Julio Camarero Awarded NIH Grant for Novel Uses of Protein-Based Therapeutics, Paving the Way for New Cancer Treatments

Associate Professor Julio Camarero is making big strides in the ways we improve human health with his innovative work on the molecular level.

Dr. Julio Camarero

Camarero received a 4-year, $1.3 million RO1 grant from the National Institutes of Health for his project entitled, “Screening and Selection of Specific Protein-Protein Antagonists Using Ultrastable Microprotein Scaffolds.” 

The research funded by this grant specifically focuses on the screening and selection of a novel class of protein-based therapeutics, also known as cyclotides.

“We will employ both genetically- and chemically-encoded cyclotide-based libraries to screen intracellular and extracellular protein-protein interactions using high throughput screening methods,” Camarero explains about the work this grant will fund.

Previously, Camarero has worked to evaluate millions of compounds and to identify those with the best potential to bind and inhibit targets. The process has many applications since it allows for broad-range screening and altering of their structures to generate novel binding activities to better target proteins.

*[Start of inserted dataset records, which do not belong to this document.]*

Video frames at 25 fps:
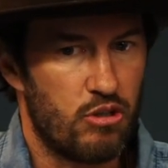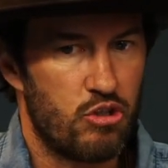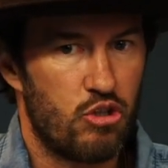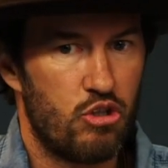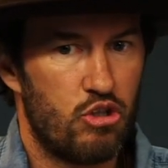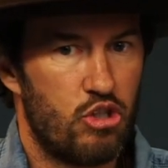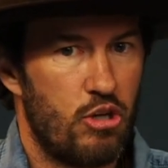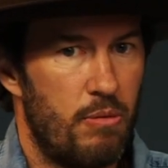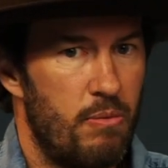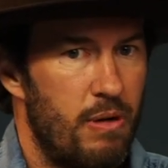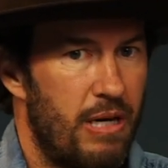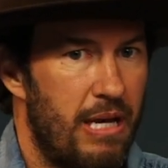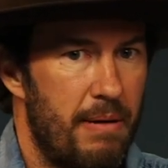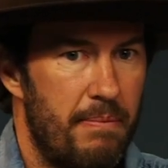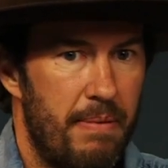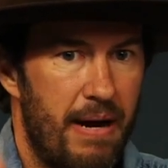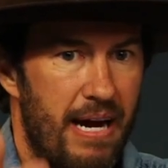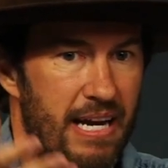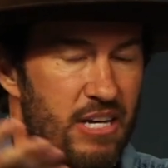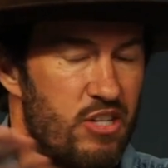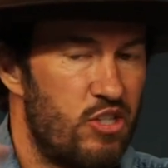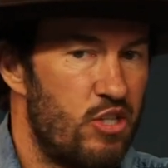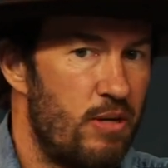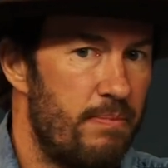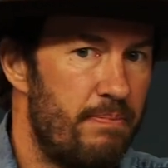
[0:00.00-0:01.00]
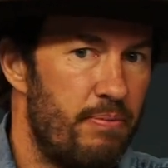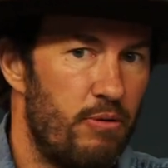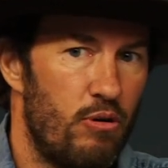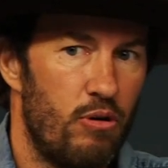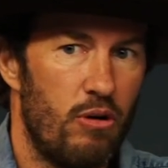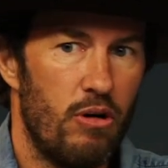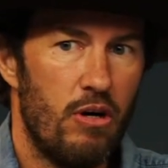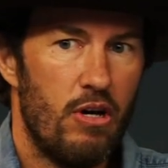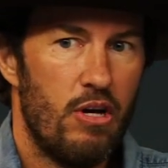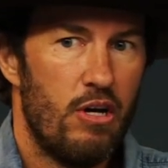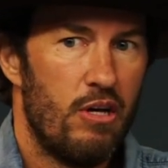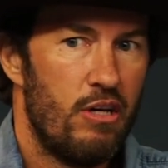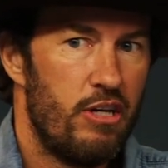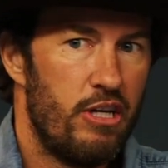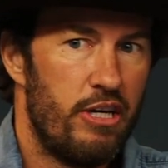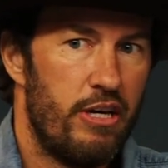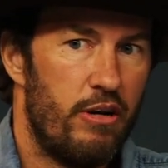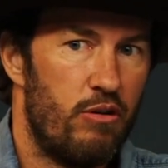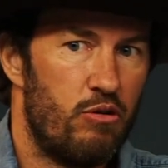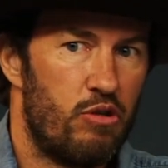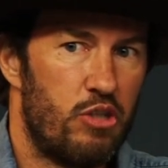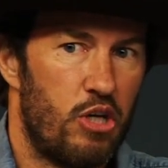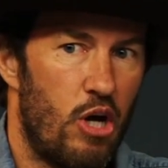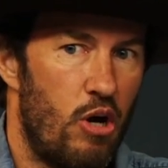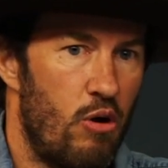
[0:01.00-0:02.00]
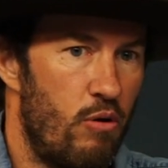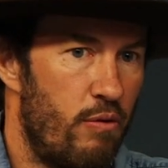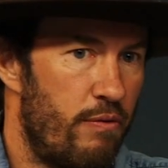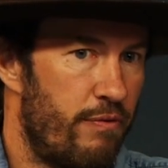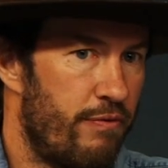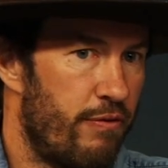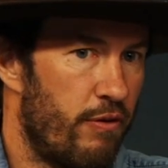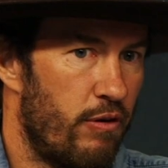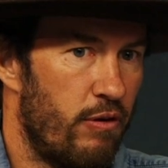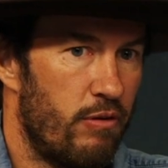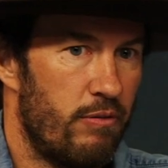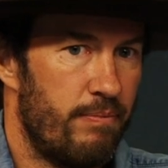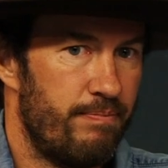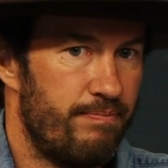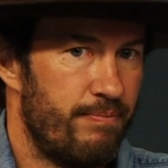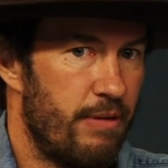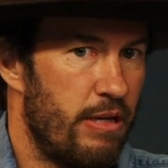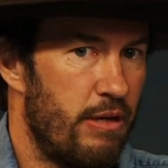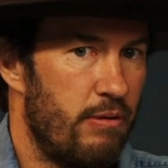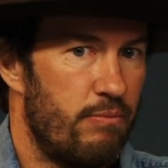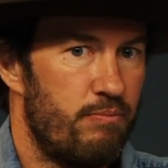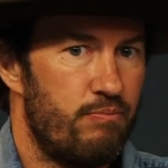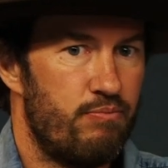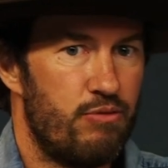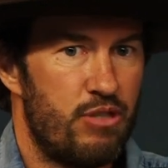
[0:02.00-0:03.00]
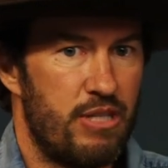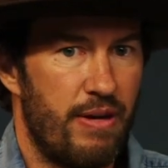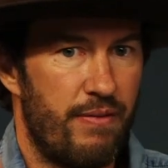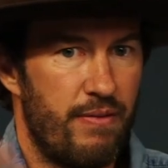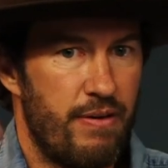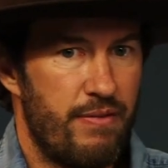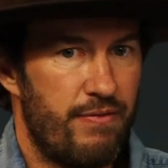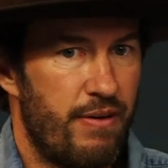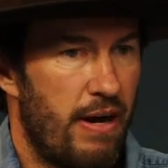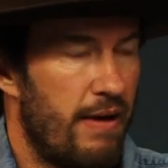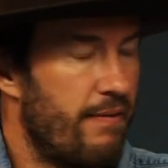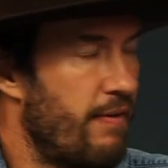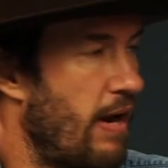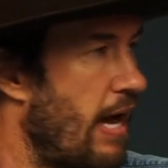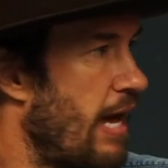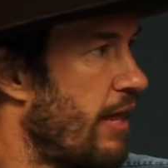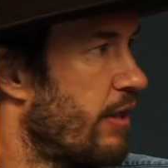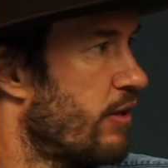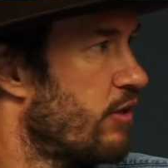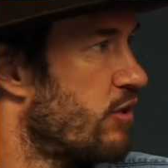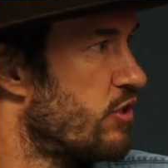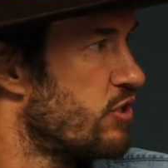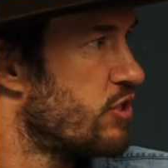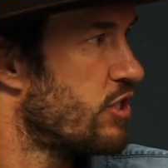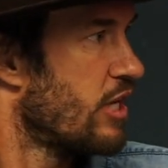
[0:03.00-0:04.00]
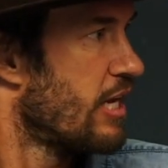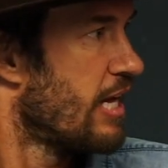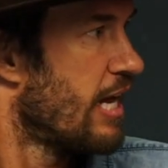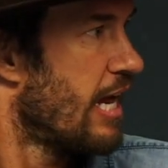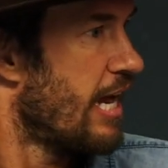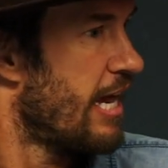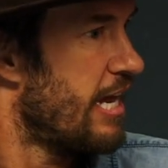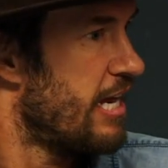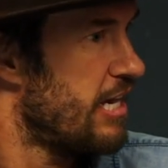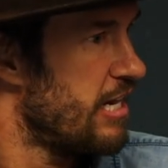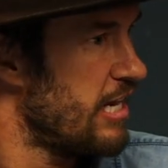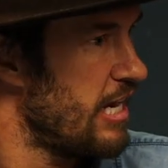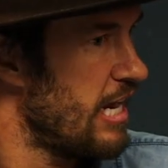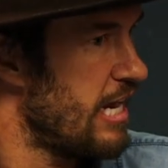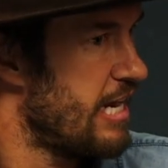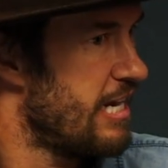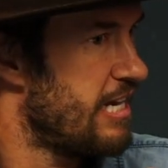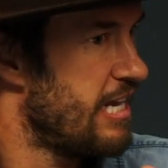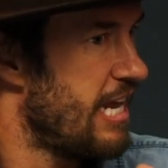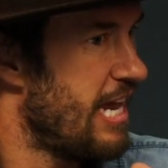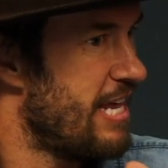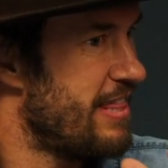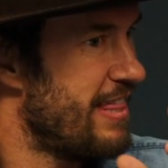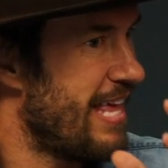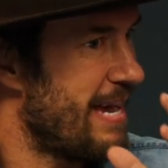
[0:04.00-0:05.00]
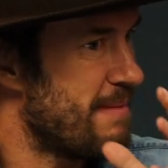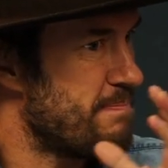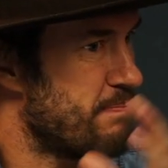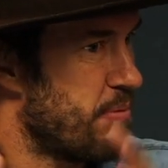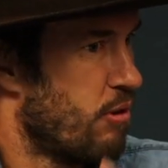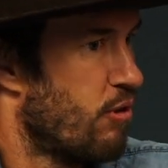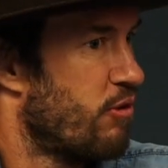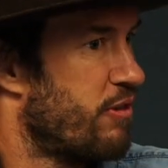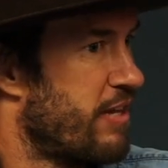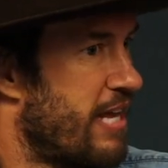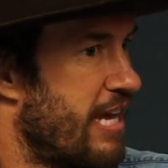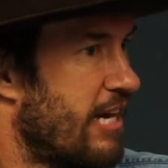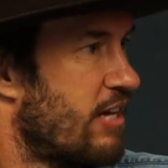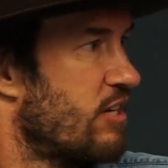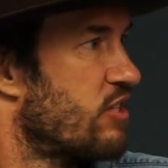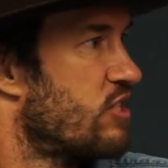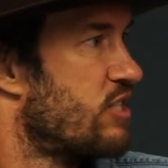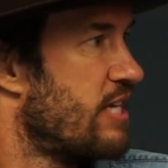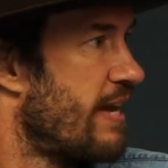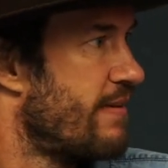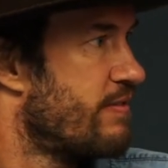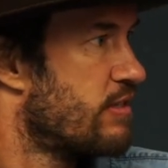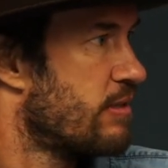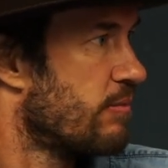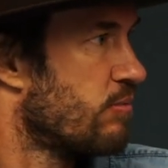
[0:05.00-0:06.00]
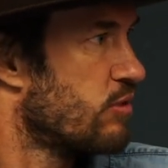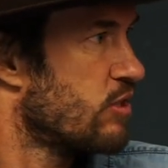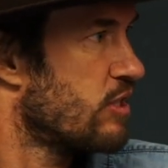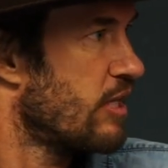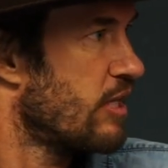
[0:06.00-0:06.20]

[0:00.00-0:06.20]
So someone can buy a simple, you know, tote for, you know, $75, and that birth kit could save someone's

The next phase of his research has the potential to be far-reaching, and could change the ways we are able to treat cancer.

Cover illustration by Isaac Mora

“It is anticipated that these combined approaches will have profound implications for human health, and the way protein-based therapeutics can be used in the future to target specific extra- and intracellular protein-protein interactions involved in the development of cancer,” says Camarero.

Camarero has published over 90 articles on his work in peer-reviewed journals. Most recently, his work on cyclotides was featured as the cover story of the July 13, 2015 international edition of Angewandte Chemie. The cover illustration was created with Isaac Mora, a graphic artist at the School of Pharmacy.

Camarero has previously received grant funding from the National Institutes of Health, Department of Defense and Bristol-Myers Squibb.